If the following token is among this list, or an identifier in such a context, then the type_argument_list is retained as part of the simple_name, member_access or pointer_member-access and any other possible parse of the sequence of tokens is discarded. Otherwise, the type_argument_list is not considered to be part of the simple_name, member_access or pointer_member_access, even if there is no other possible parse of the sequence of tokens.

The statements

F(G<A, B>7);
F(G<A, B>>7);

will each be interpreted as a call to F with two arguments.

it is mentioned that if the token following the > token in a simple name / member access / pointer member access is one of the relational operators (< > <= >= is as), the simple name / member access / pointer member access will be interpreted with type argument list.
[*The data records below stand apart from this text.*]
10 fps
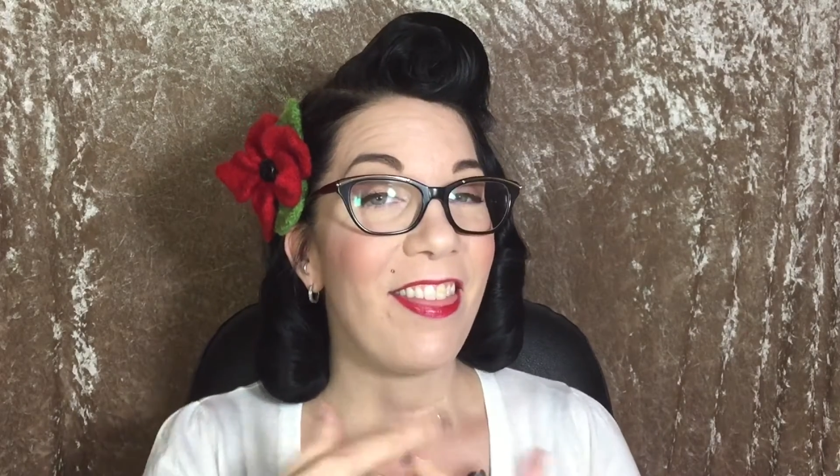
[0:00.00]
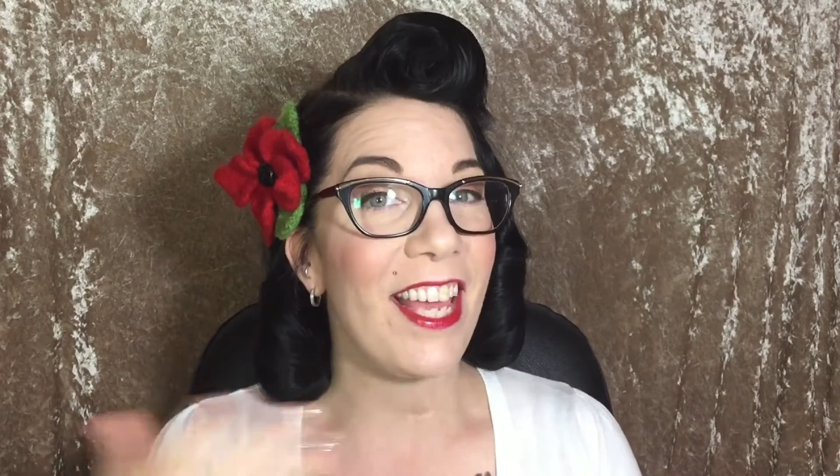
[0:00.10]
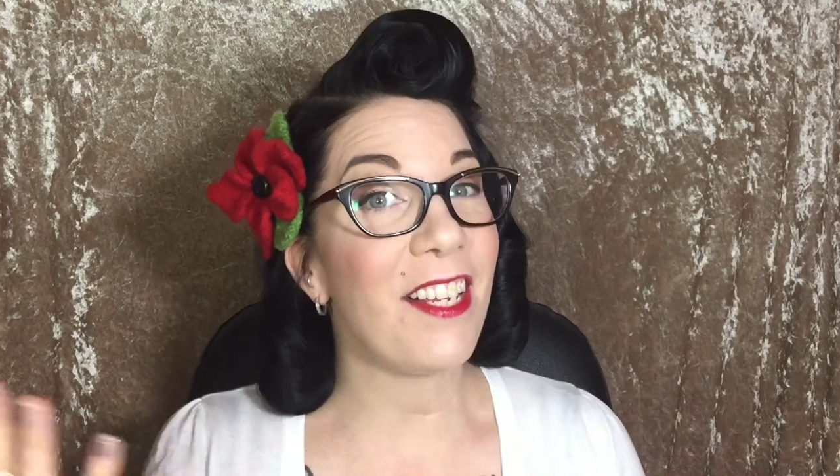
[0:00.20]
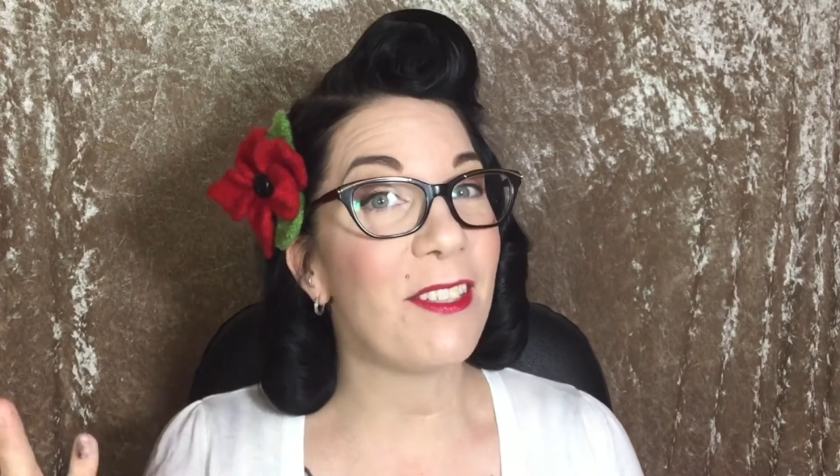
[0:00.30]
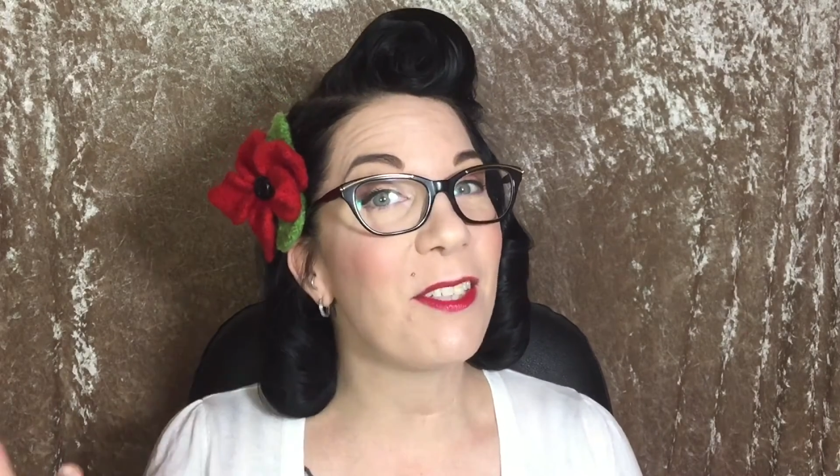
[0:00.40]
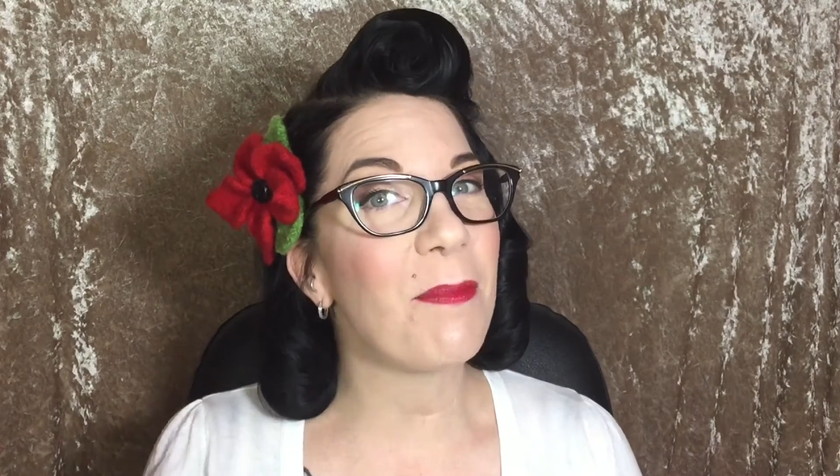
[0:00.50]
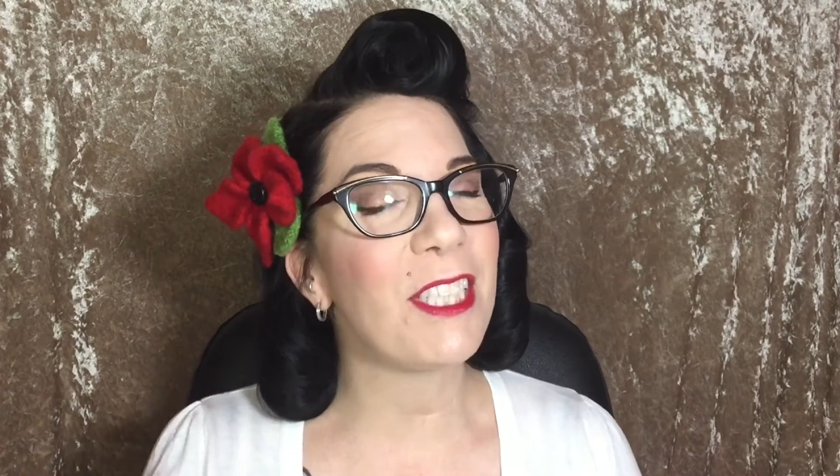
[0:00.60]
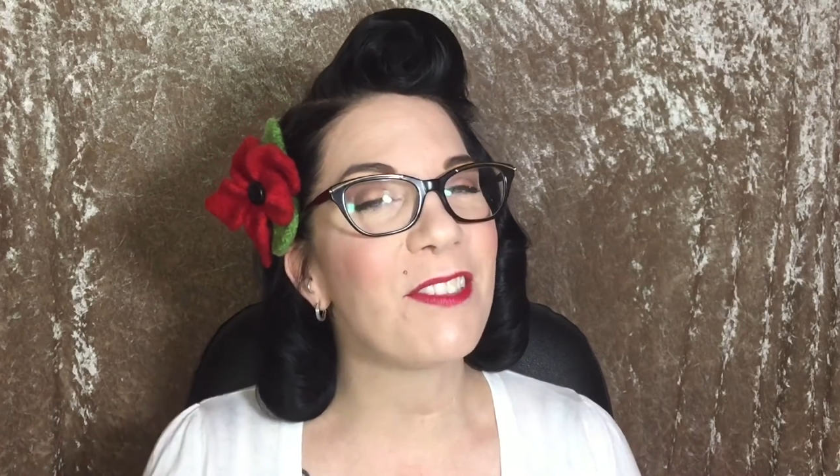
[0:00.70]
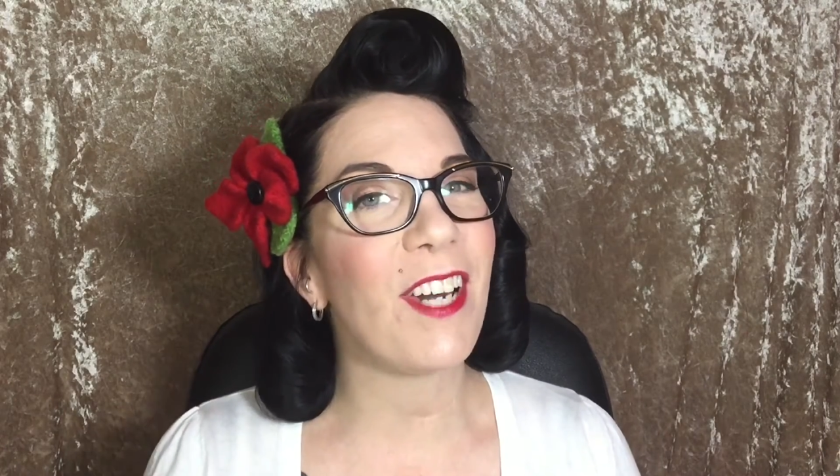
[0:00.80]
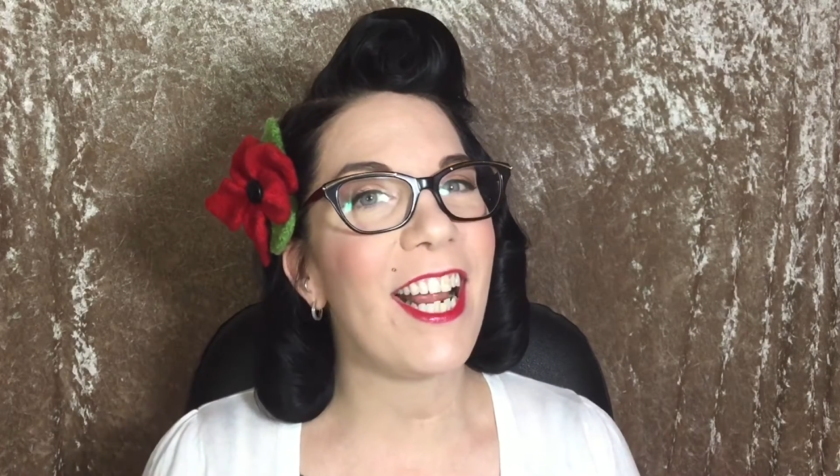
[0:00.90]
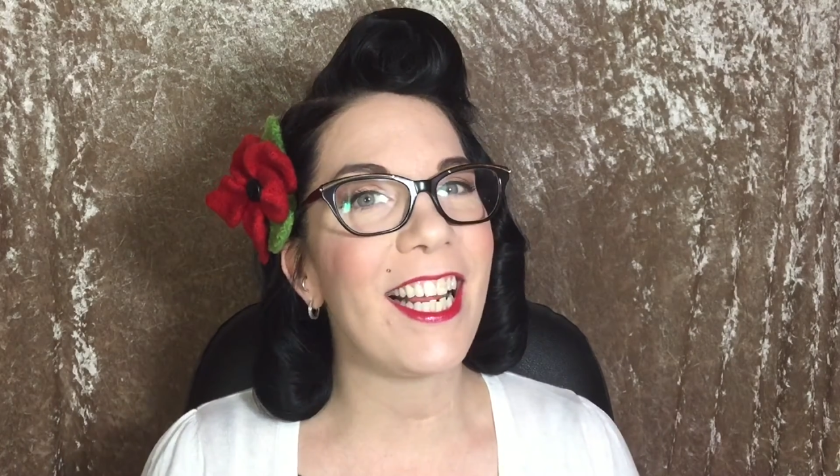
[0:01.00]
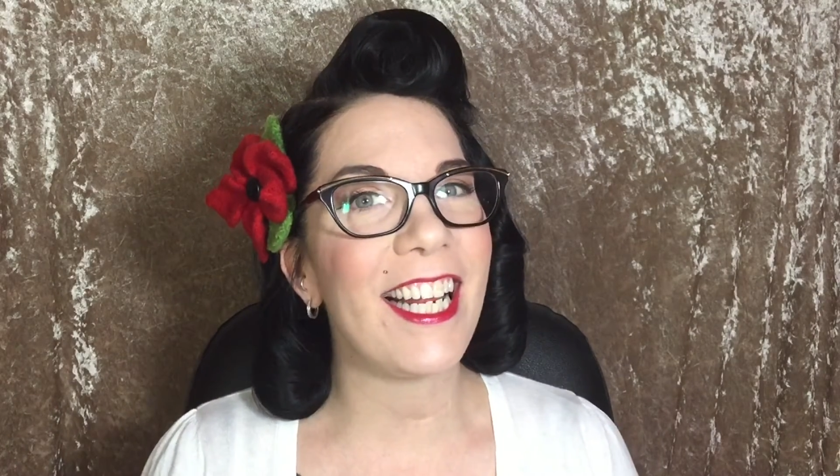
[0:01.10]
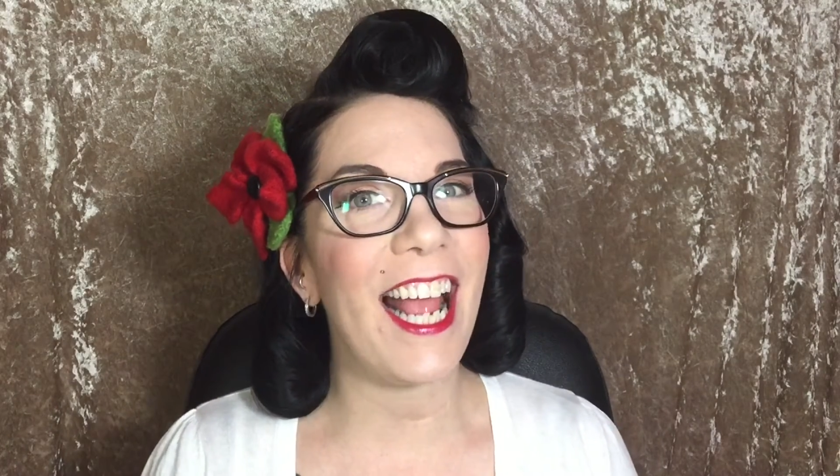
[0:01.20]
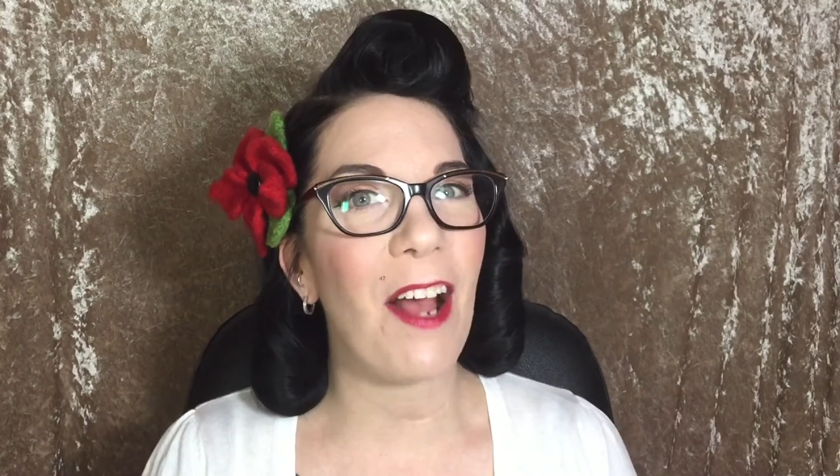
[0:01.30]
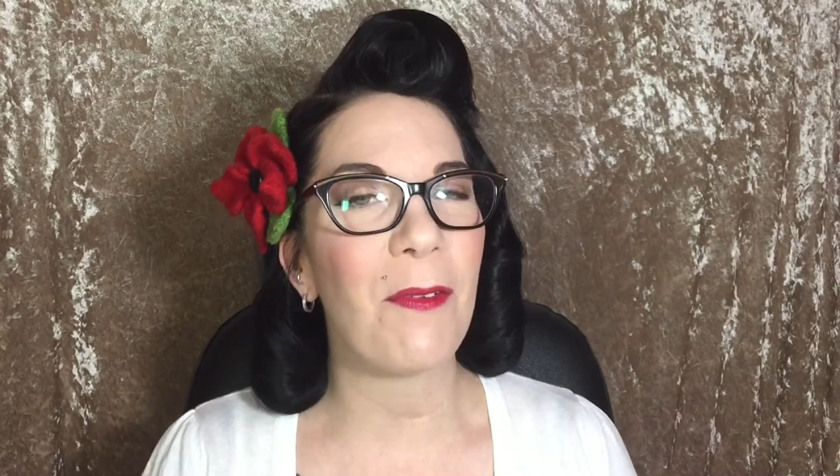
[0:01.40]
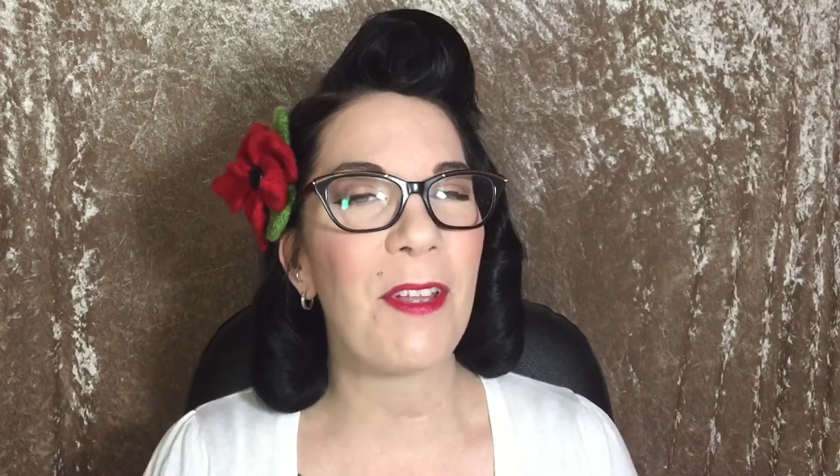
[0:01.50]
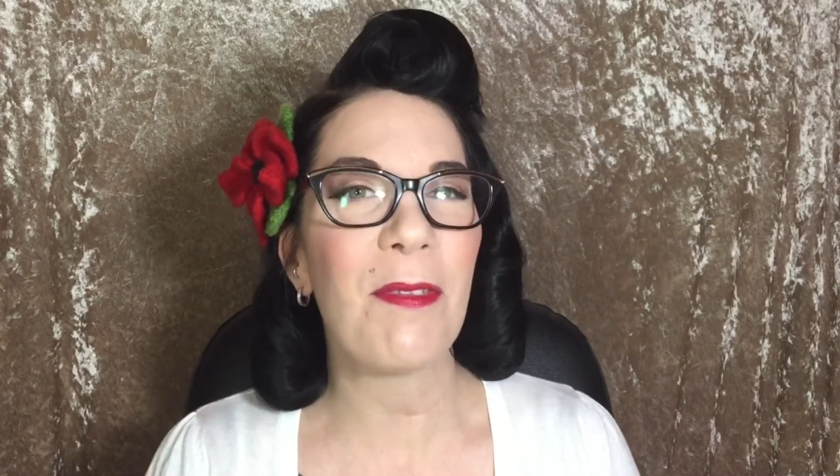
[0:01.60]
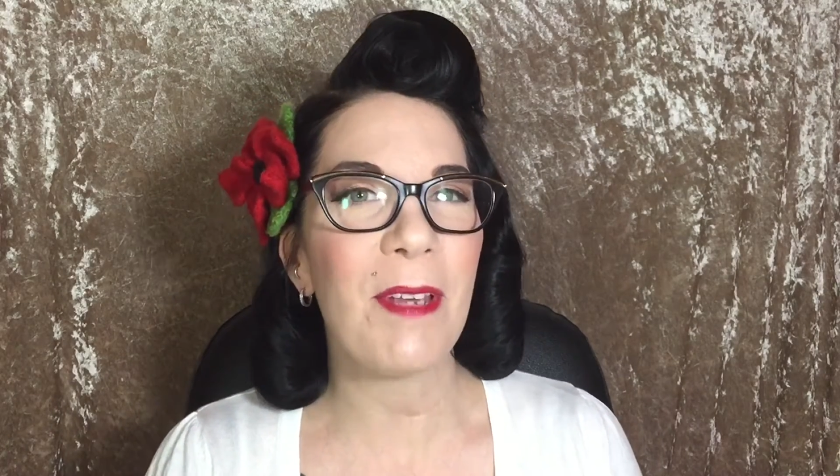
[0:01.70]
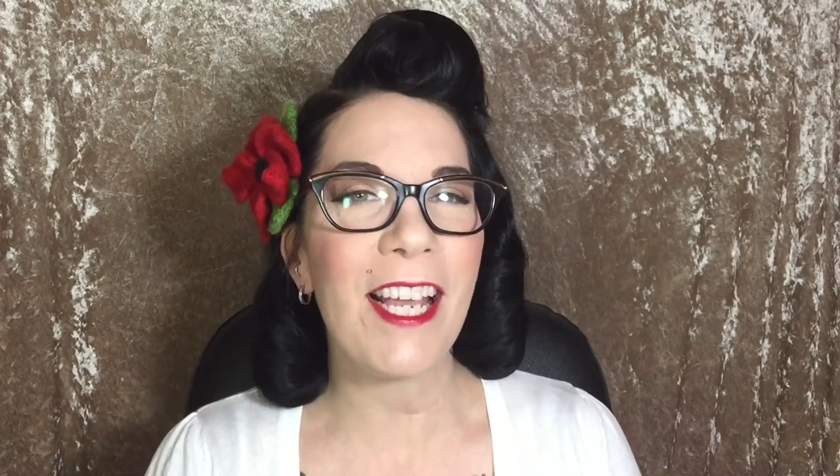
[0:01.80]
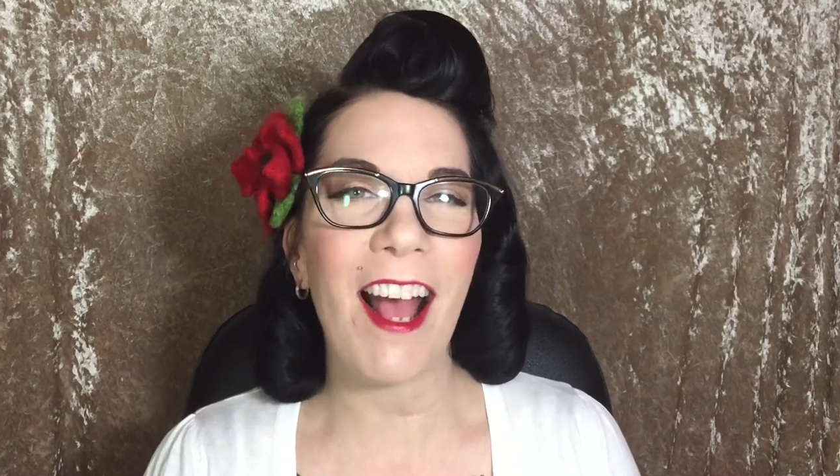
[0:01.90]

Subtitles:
Thank you so much for hanging out with me.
But in the mentioned example, F(G<A, B>>7), the token > is followed by the token >. Need help to understand why it is not being interpreted with type argument list.

Page URL

https://learn.microsoft.com/en-us/dotnet/csharp/language-reference/language-specification/lexical-structure

Content source URL

https://github.com/dotnet/csharpstandard/blob/draft-v8/standard/lexical-structure.md

logeshkumars0604 avatar May 22 '24 06:05 logeshkumars0604

@logeshkumars0604 – Thanks for spotting this. The token > should not be in that list and needs to be removed. If you wish to submit a PR that removes it please do so, you can put me down as a reviewer.

Note there is a more complex disambiguation rule possible where > might be used, it is likely this error stems from that – but as the rest of that rule is not mentioned simply removing the errant > is a valid fix until, and if, that more complex rule is added to the Standard.